STEVE. (To Lindsey.) You laughed when I told it to you!!
LENA. And had it been a funny joke –
STEVE. It is funny. Yes it is. And and and and the reason it’s funny, is, is, is that it plays upon certain latent fears of — of — of — of white people, vis-a-vis the – (Norris 76).
The joke exhibits the scattered views on race, on what is offensive, and on how to respond in scenarios involving sensitive topics. Again, no moral is provided, but a conversation begins. The joke and its aftermath are a focal point of the play – not because it is funny, but because it is telling of how people use stereotypes and false representations. Furthermore, the joke presents a common moment of misunderstanding between people of different races. Immense tension in this scene reveals itself when this joke is told, and Norris makes the audience question why a “stupid” joke does this.
Comedy effectively introduces racial tension without making a viewer feel overwhelmed. Another instance of this taking place with great results occurs in Spike Lee’s film Do the Right Thing. Throughout, Lee includes humorous asides and conversations just like Bruce Norris. Meanwhile, Do the Right Thing ignites intelligent conversation in the same way Clybourne Park does. In the scene where Lee shows different Brooklyn residents insulting each other with racial stereotypes and slurs (see below), he tactically combines an entertainment factor with commentary on the rising resentment between various groups in the community. Despite functioning as a Comedy-Drama, Do the Right Thing is regarded by scholars as a highly insightful film about race. Soon after Do the Right Thing premiered, critics applauded its thematic complexity and humor, with Los Angeles Times author Sheila Benson writing “he was interested in different types within the same strata, and humor was clearly going to be his weapon.” (1). Undoubtedly, Spike Lee employed humor as a tool to discuss more serious issues. And with Clybourne Park, Norris followed in this vein to further establish comedy’s position in social commentary.

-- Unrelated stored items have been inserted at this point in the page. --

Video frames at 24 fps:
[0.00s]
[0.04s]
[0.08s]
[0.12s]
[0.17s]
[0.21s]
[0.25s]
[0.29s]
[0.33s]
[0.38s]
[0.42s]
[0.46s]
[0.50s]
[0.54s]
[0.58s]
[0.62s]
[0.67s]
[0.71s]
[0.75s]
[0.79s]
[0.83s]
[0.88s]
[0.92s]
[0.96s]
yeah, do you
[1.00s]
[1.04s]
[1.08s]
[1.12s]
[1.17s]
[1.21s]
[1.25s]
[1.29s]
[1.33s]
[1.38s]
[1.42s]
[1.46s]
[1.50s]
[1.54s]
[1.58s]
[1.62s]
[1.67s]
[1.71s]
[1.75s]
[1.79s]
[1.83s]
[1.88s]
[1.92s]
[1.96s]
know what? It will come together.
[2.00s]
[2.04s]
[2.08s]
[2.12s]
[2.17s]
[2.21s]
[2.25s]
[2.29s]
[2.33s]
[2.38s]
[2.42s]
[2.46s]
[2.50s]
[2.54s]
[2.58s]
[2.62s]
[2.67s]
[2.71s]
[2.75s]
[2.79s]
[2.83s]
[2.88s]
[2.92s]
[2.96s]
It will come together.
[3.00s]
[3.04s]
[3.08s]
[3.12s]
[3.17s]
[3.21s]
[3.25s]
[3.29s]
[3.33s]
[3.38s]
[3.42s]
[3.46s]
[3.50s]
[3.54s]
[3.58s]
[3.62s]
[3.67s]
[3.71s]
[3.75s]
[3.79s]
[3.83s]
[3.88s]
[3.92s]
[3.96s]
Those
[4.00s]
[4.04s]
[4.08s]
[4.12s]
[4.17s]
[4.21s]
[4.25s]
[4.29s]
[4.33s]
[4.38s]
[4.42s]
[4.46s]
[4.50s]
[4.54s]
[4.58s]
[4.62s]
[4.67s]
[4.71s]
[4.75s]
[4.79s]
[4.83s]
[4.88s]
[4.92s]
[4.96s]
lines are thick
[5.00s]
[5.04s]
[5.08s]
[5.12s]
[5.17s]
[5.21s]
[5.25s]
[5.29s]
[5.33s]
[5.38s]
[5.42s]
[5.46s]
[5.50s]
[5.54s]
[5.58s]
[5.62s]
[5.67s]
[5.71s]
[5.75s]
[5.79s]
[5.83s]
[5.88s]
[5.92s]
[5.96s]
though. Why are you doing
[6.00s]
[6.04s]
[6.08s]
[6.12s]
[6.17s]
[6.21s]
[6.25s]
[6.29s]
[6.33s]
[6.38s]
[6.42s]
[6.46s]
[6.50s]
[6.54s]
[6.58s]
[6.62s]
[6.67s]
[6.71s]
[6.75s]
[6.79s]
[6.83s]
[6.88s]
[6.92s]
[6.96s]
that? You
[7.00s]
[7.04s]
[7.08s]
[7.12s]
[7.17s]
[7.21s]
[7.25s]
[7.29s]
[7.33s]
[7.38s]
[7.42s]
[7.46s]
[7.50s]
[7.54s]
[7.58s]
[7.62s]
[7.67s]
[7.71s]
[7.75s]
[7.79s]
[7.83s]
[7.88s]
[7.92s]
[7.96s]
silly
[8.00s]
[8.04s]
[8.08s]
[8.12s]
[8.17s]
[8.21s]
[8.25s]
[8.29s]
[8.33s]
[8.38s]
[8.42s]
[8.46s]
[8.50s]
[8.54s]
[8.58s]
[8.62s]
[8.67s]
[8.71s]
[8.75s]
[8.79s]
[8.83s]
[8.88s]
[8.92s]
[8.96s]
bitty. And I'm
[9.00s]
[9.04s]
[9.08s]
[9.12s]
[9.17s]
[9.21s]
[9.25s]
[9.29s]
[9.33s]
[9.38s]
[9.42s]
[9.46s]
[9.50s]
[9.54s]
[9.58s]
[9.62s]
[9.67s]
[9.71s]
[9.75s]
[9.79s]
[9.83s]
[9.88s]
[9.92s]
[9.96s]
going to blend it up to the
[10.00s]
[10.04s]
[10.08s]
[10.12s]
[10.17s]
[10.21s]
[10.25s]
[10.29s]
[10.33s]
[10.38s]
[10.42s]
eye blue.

Sometimes audience members are jarred by humor combined with genuine discussion. Even I found this practice confusing during my first reading of Clybourne Park. But, the technique functions exceptionally well in practice. Through comedy, Norris manages to effectively introduce the topics of racism and gentrification without preaching. His content is provocative, clever, funny, and gets people talking. The play doesn’t teach lessons, it leads people to discuss the topic. One might question this method, perhaps suggesting that the comedy demeans the rest of the work. But, considering the impact Clybourne Park has made as a counterpart to A Raisin in the Sun, the comedic and thematic influence appears quite significant.
Benson, Sheila. “The Evolution of Spike Lee.” Editorial. Los Angeles Times 9 July 1989: n. pag. Los Angeles Times. Web. 20 Mar. 2016.
Do the Right Thing. Dir. Spike Lee. Perf. Spike Lee, Samuel L. Jackson. Universal Pictures, 1989. Online.
McNulty, Charles. “‘Clybourne Park’ at San Francisco’s A.C.T.” Editorial. Los Angeles Times 28 Jan. 2011: n. pag. Los Angeles Times. Los Angeles Times, 28 Jan. 2011. Web. 20 Mar. 2016.
Norris, Bruce. Clybourne Park. New York: Dramatists Play Service Inc, 2012. Print.
Piepenburg, Erik. “Integration, Gentrification, Conversation.” Editorial. New York Times 3 Aug. 2011: n. pag. New York Times. The New York Times Company, 3 Aug. 2011. Web. 20 Mar. 2016.
I pledge on my honor that this work is entirely my own, that its entire composition was done in compliance with the Davidson College Honor Code, and that I am unaware of any violations of the Honor Code by other students.